Everything from the line containing "(0.90 s to 1.80 s)" through the last line of the data below is to be retyped exactly, apart from the pictures.

== TASK MATERIAL

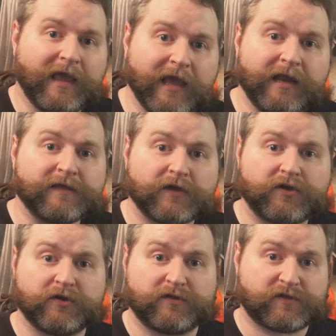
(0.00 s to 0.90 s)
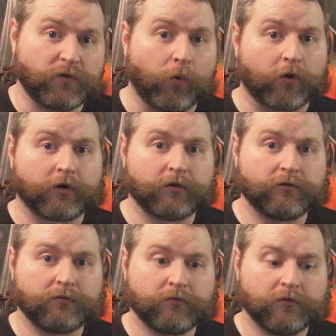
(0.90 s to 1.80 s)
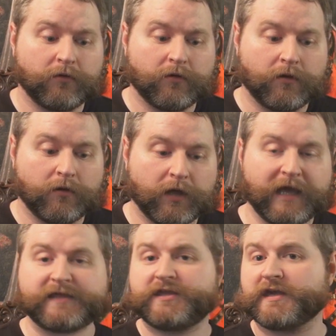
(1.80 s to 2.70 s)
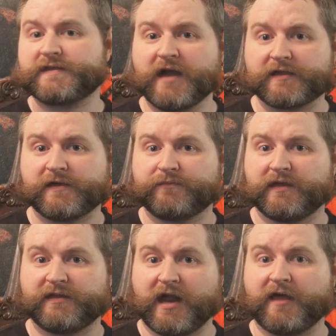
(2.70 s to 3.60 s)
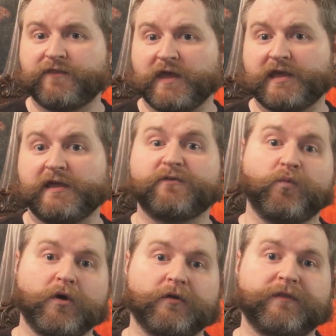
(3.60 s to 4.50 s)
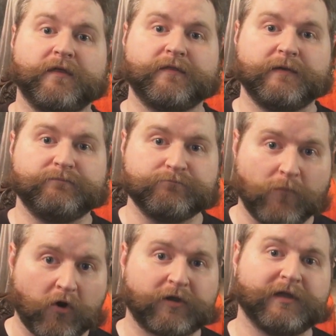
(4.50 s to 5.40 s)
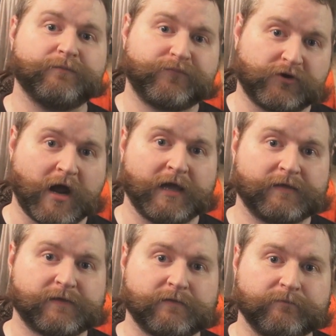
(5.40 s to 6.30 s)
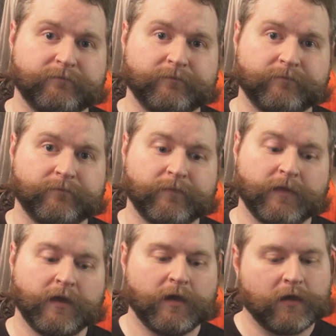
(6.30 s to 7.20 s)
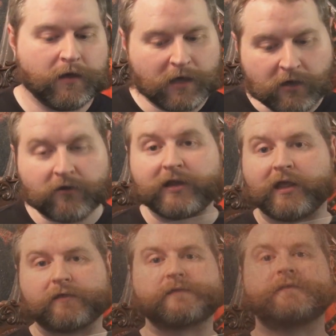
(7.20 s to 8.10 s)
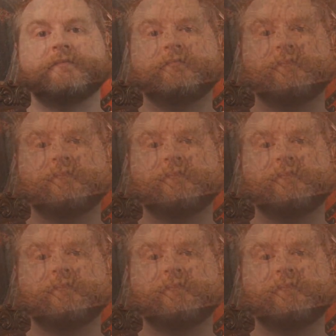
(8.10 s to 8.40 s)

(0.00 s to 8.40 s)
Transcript: it is a good sword, it's just not something that I think is worth the market price. Here it is,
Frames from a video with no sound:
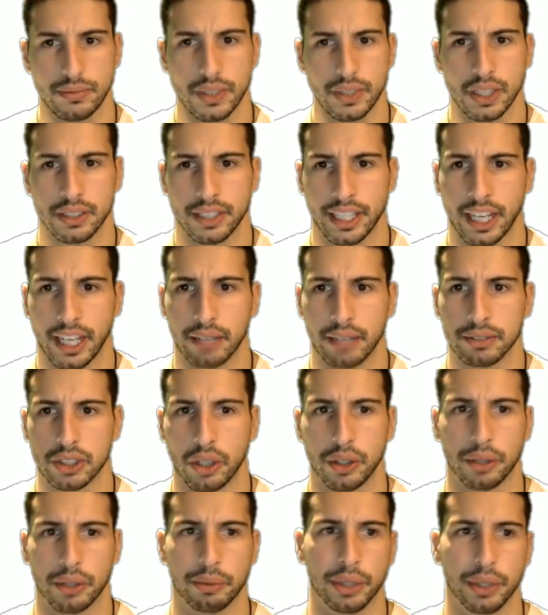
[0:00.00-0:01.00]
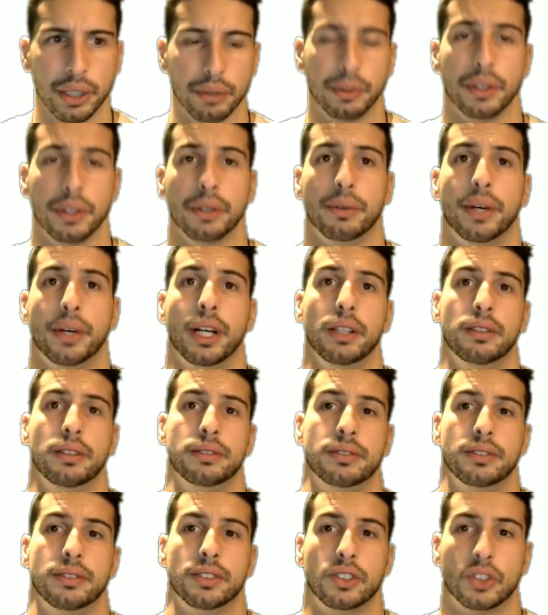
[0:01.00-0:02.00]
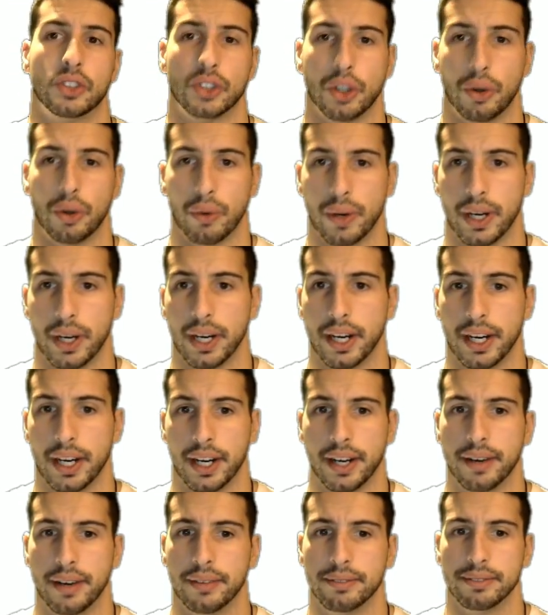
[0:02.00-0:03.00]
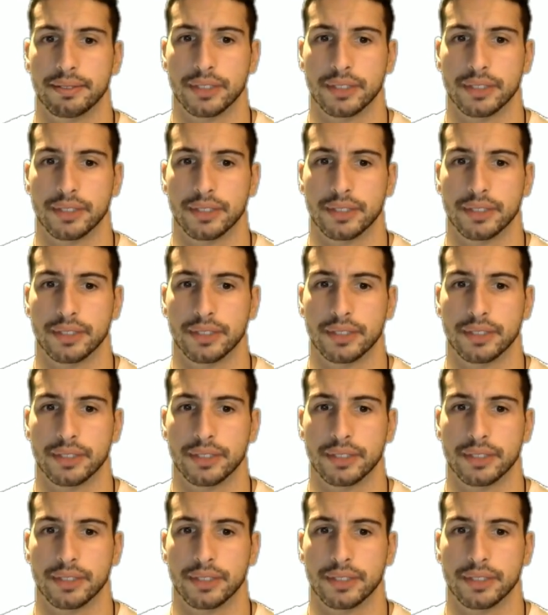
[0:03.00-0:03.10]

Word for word: the game's going really, really well. So um,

====

**WORKED SOLUTION**
(0.90 s to 1.80 s)
(1.80 s to 2.70 s)
(2.70 s to 3.60 s)
(3.60 s to 4.50 s)
(4.50 s to 5.40 s)
(5.40 s to 6.30 s)
(6.30 s to 7.20 s)
(7.20 s to 8.10 s)
(8.10 s to 8.40 s)

(0.00 s to 8.40 s)
Transcript: it is a good sword, it's just not something that I think is worth the market price. Here it is,
Frames from a video with no sound:
[0:00.00-0:01.00]
[0:01.00-0:02.00]
[0:02.00-0:03.00]
[0:03.00-0:03.10]

Word for word: the game's going really, really well. So um,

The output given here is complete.